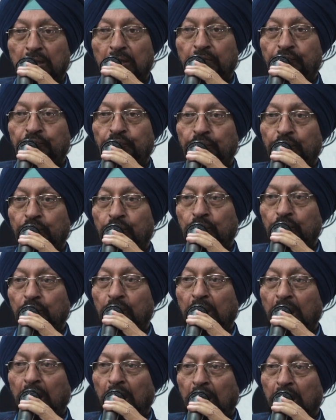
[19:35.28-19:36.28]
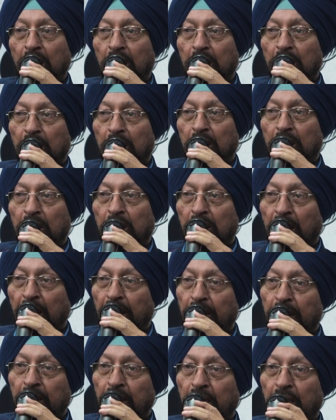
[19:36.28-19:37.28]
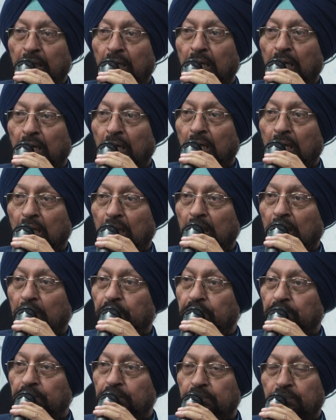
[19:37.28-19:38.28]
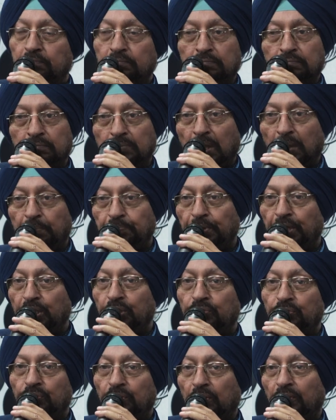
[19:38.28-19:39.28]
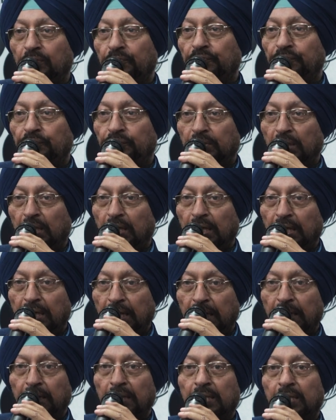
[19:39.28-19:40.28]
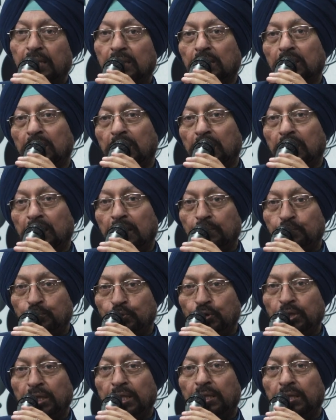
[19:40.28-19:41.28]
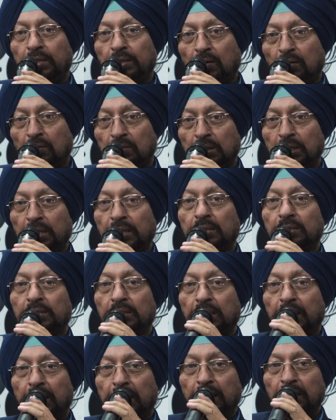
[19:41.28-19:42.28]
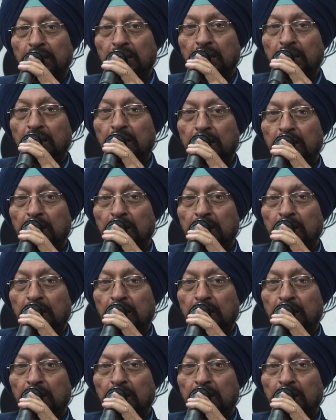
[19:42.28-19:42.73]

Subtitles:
If you are writing a piece of content and putting it on the internet,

++++++++++

§ **Problem details**: Leave the images out and output the remaining material exactly as it stands.

§ **Output for this exercise**:
[19:35.28-19:36.28]
[19:36.28-19:37.28]
[19:37.28-19:38.28]
[19:38.28-19:39.28]
[19:39.28-19:40.28]
[19:40.28-19:41.28]
[19:41.28-19:42.28]
[19:42.28-19:42.73]

Subtitles:
If you are writing a piece of content and putting it on the internet,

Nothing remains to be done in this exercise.